- [ACTIVITY]
All of the data below is to be repeated exactly, except for the pictures.

--------------------------------------------------

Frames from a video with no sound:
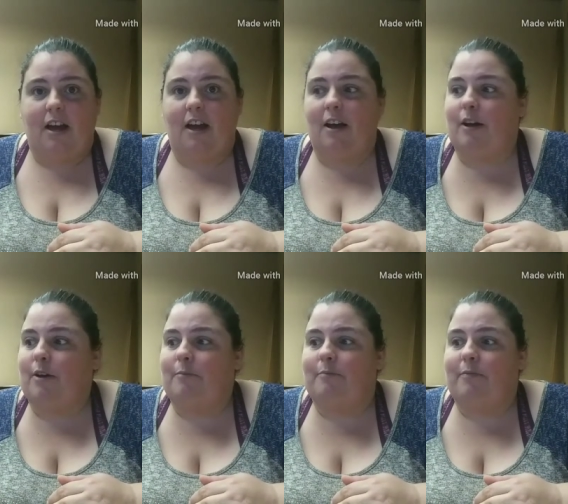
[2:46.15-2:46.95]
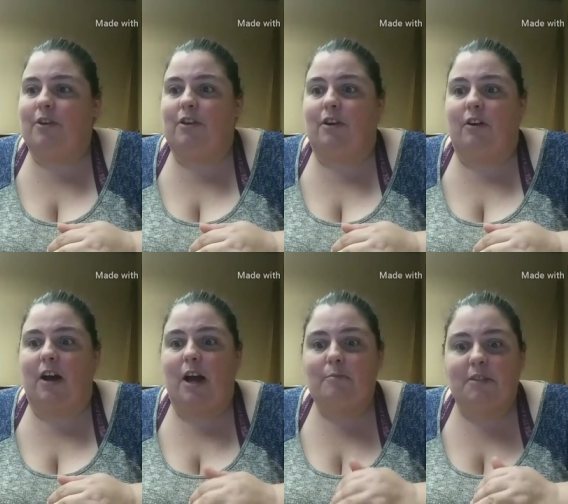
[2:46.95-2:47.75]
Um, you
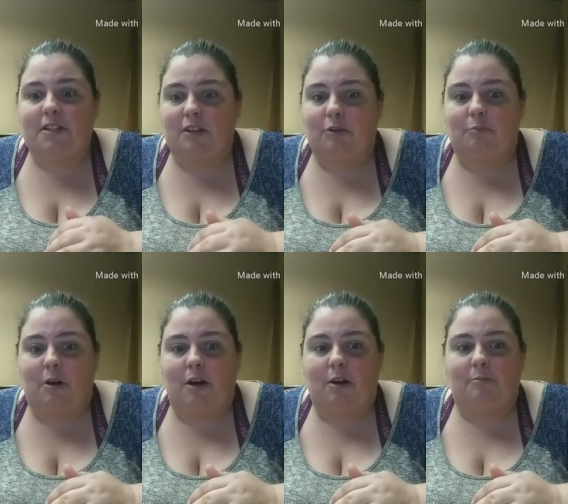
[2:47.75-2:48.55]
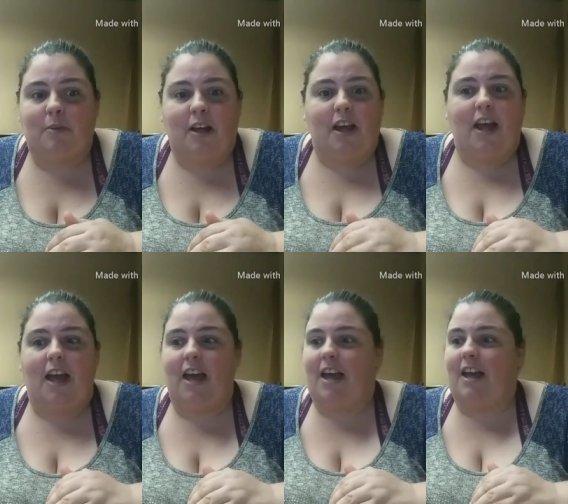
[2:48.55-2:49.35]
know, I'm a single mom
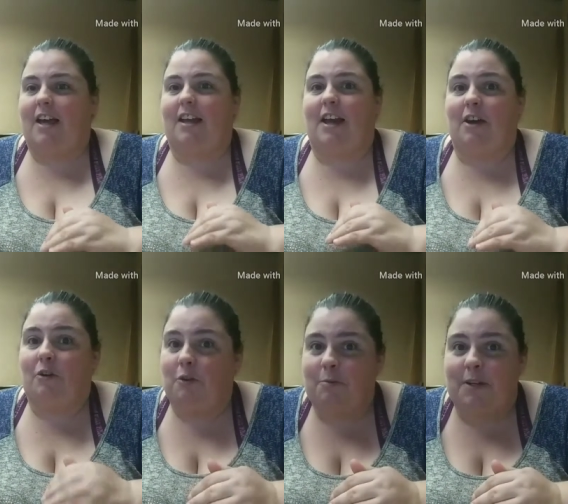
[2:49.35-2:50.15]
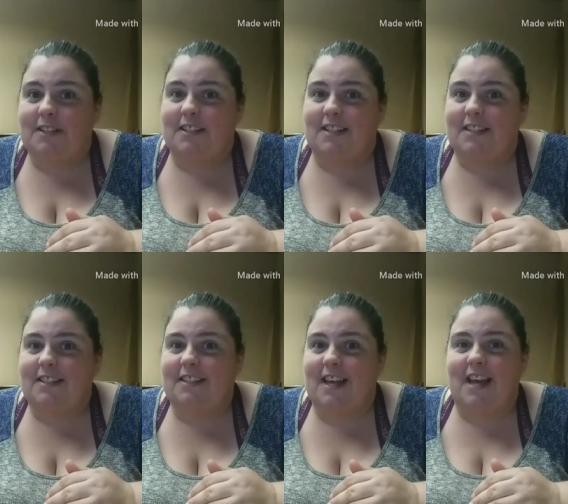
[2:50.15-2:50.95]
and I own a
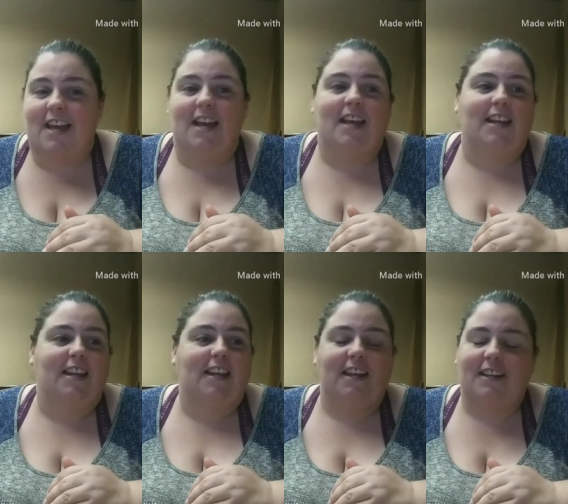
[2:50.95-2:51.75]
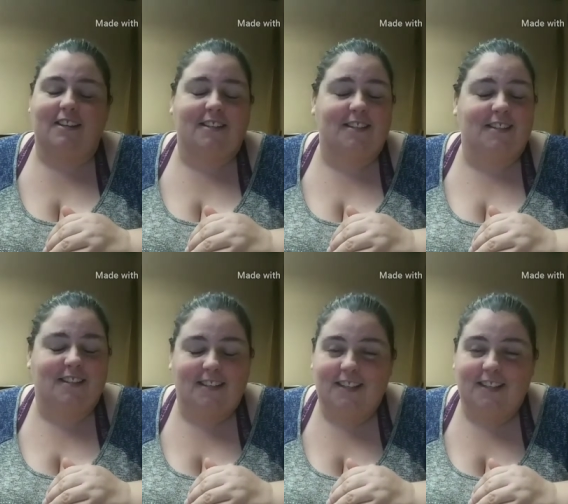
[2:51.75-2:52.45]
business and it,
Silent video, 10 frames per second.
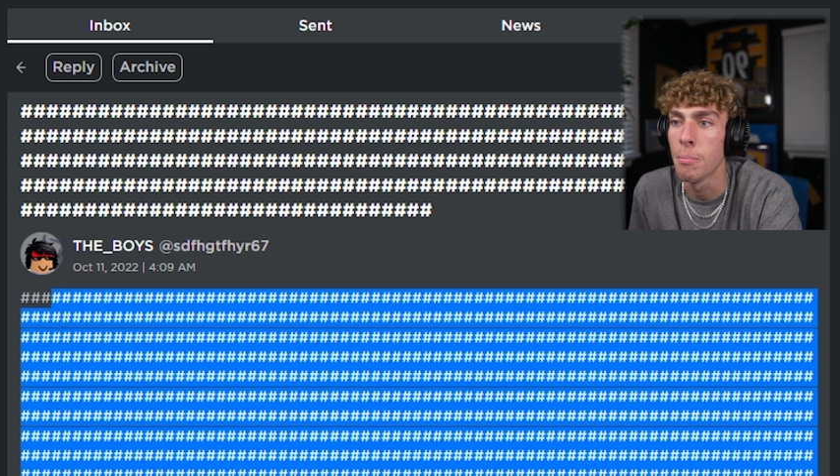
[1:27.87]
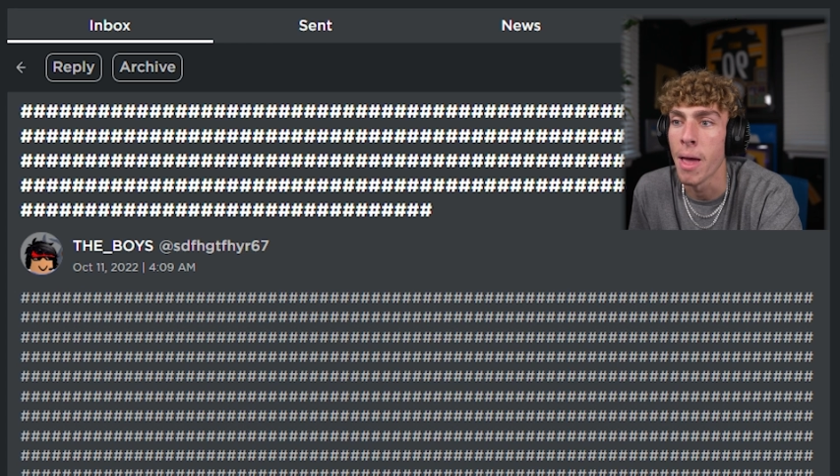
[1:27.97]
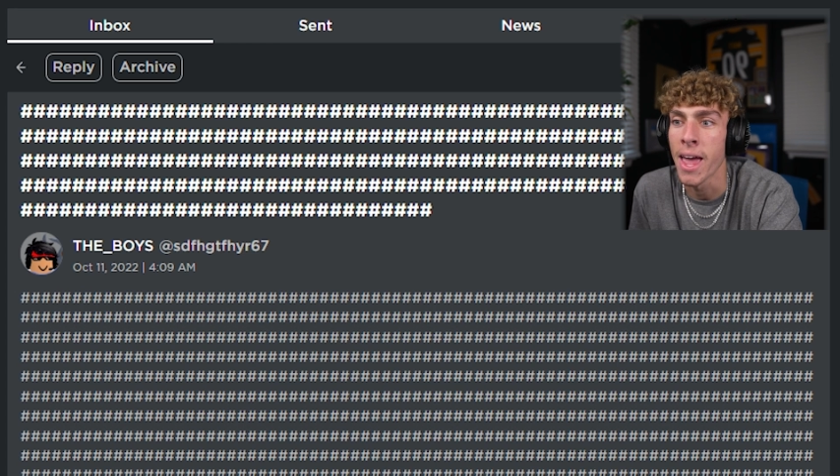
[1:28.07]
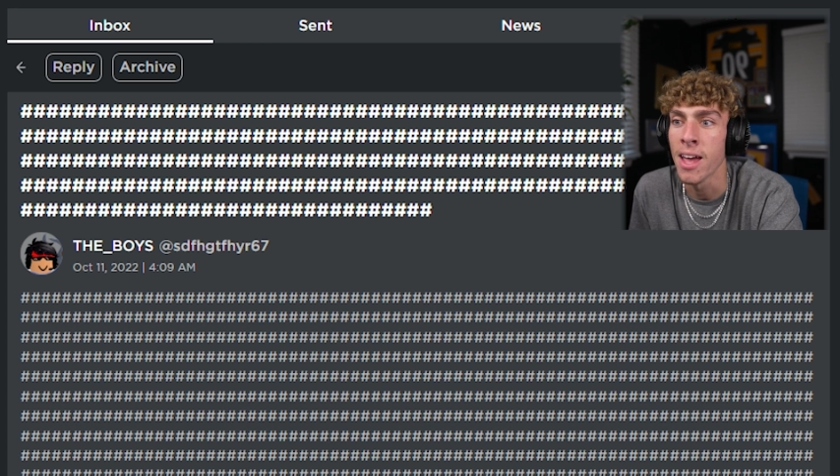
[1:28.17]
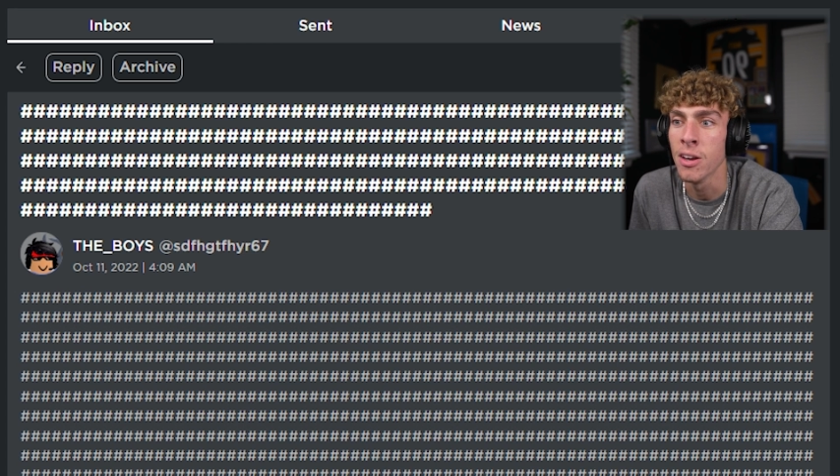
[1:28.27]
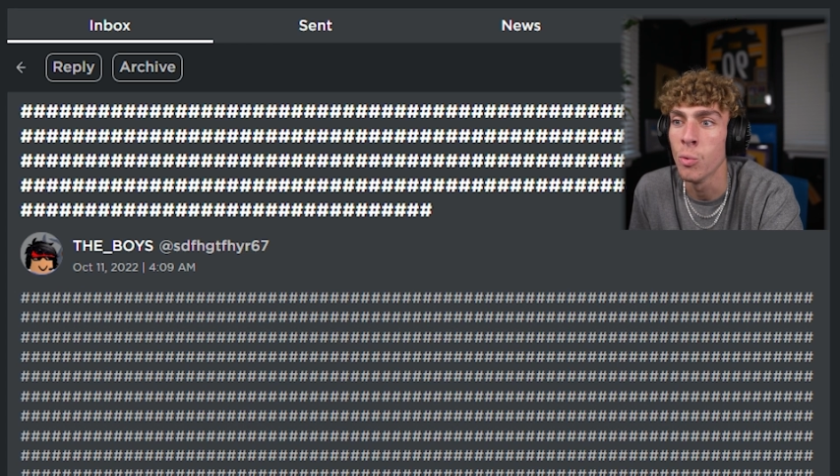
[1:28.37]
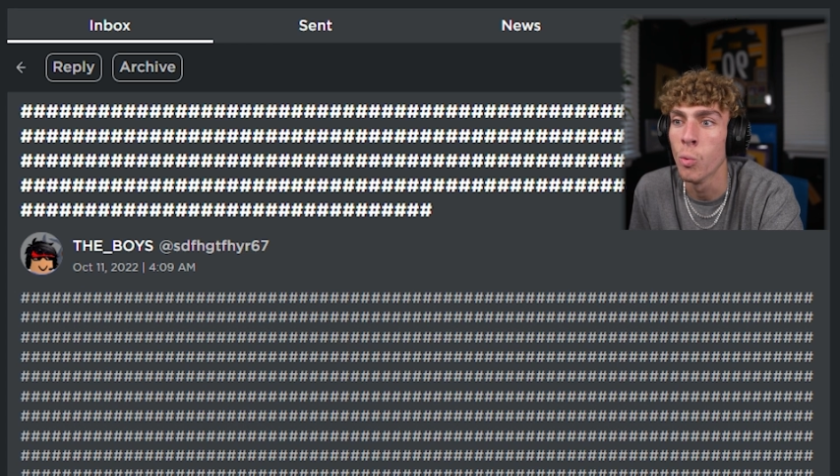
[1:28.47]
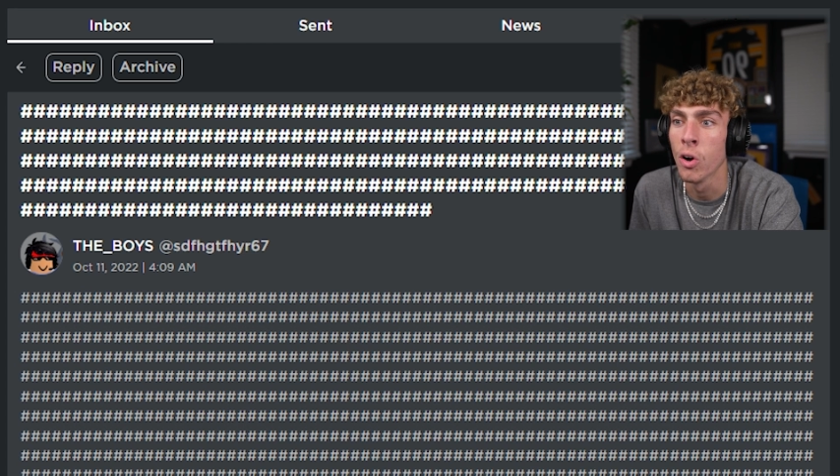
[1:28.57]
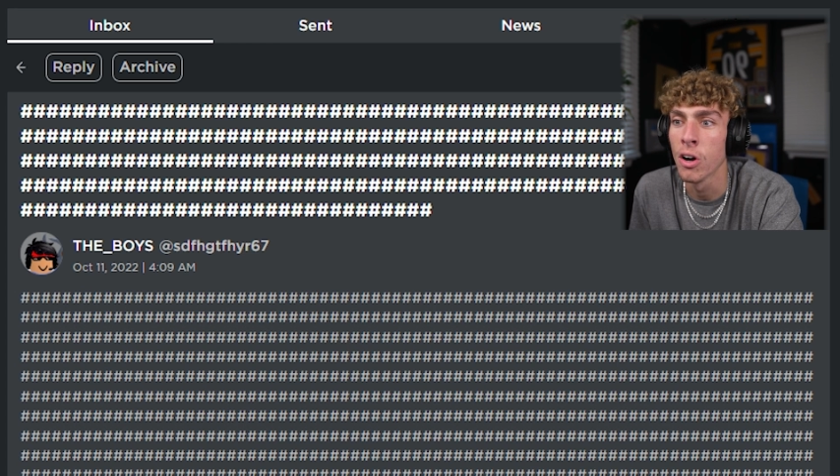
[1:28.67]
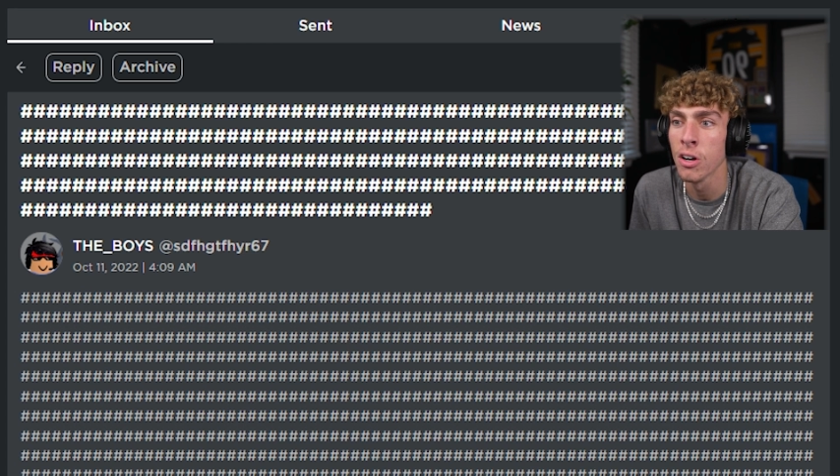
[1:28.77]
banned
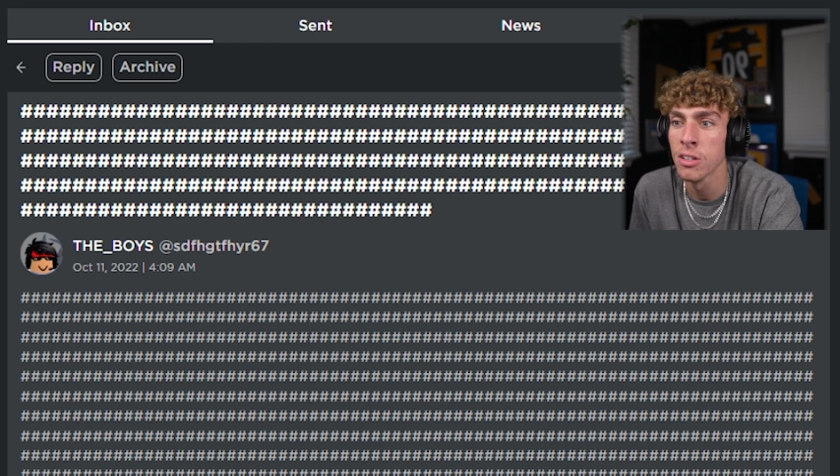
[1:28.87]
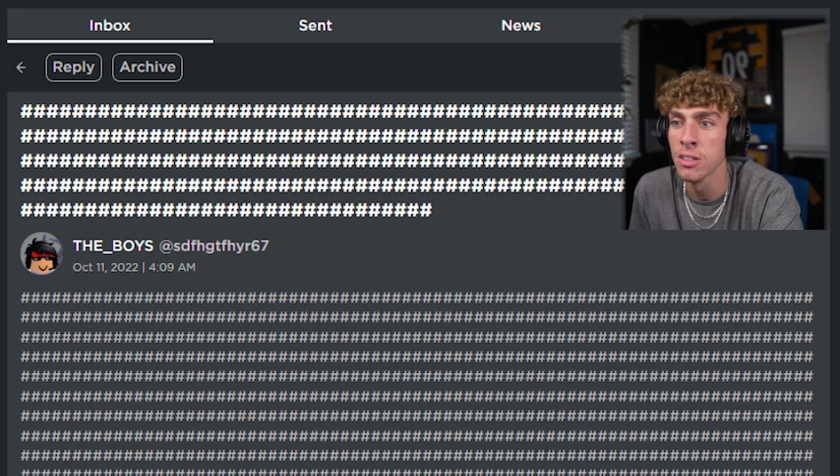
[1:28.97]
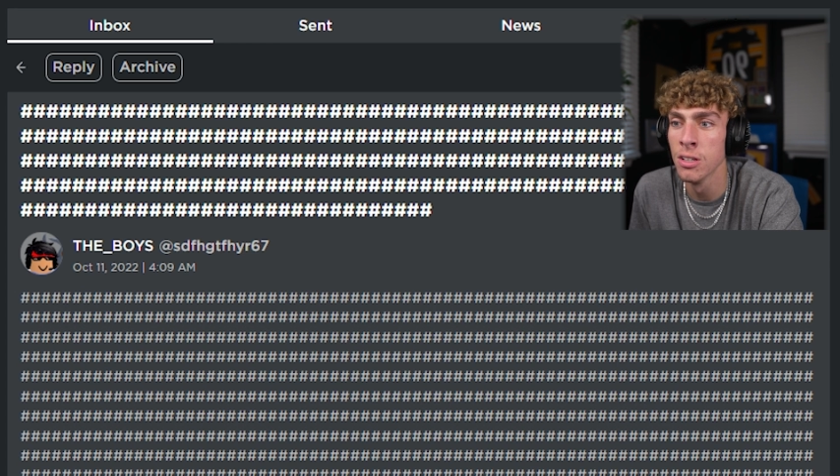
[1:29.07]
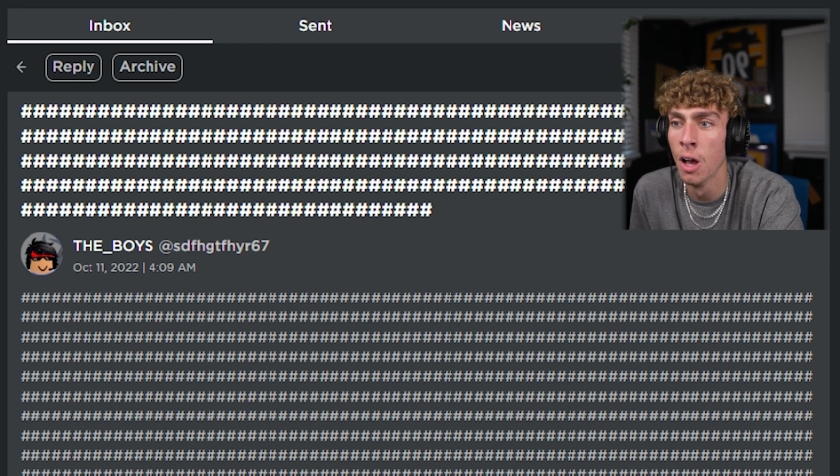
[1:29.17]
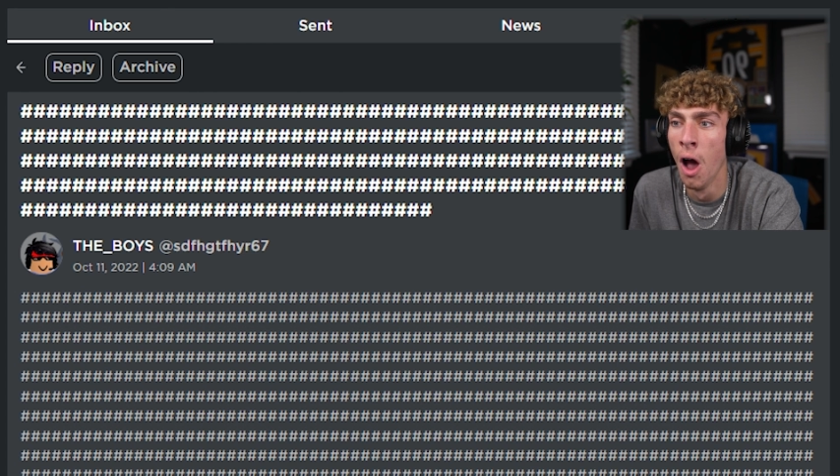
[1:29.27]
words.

--------------------------------------------------

- [ANSWER TO THIS PROBLEM]
Frames from a video with no sound:
[2:46.15-2:46.95]
[2:46.95-2:47.75]
Um, you
[2:47.75-2:48.55]
[2:48.55-2:49.35]
know, I'm a single mom
[2:49.35-2:50.15]
[2:50.15-2:50.95]
and I own a
[2:50.95-2:51.75]
[2:51.75-2:52.45]
business and it,
Silent video, 10 frames per second.
[1:27.87]
[1:27.97]
[1:28.07]
[1:28.17]
[1:28.27]
[1:28.37]
[1:28.47]
[1:28.57]
[1:28.67]
[1:28.77]
banned
[1:28.87]
[1:28.97]
[1:29.07]
[1:29.17]
[1:29.27]
words.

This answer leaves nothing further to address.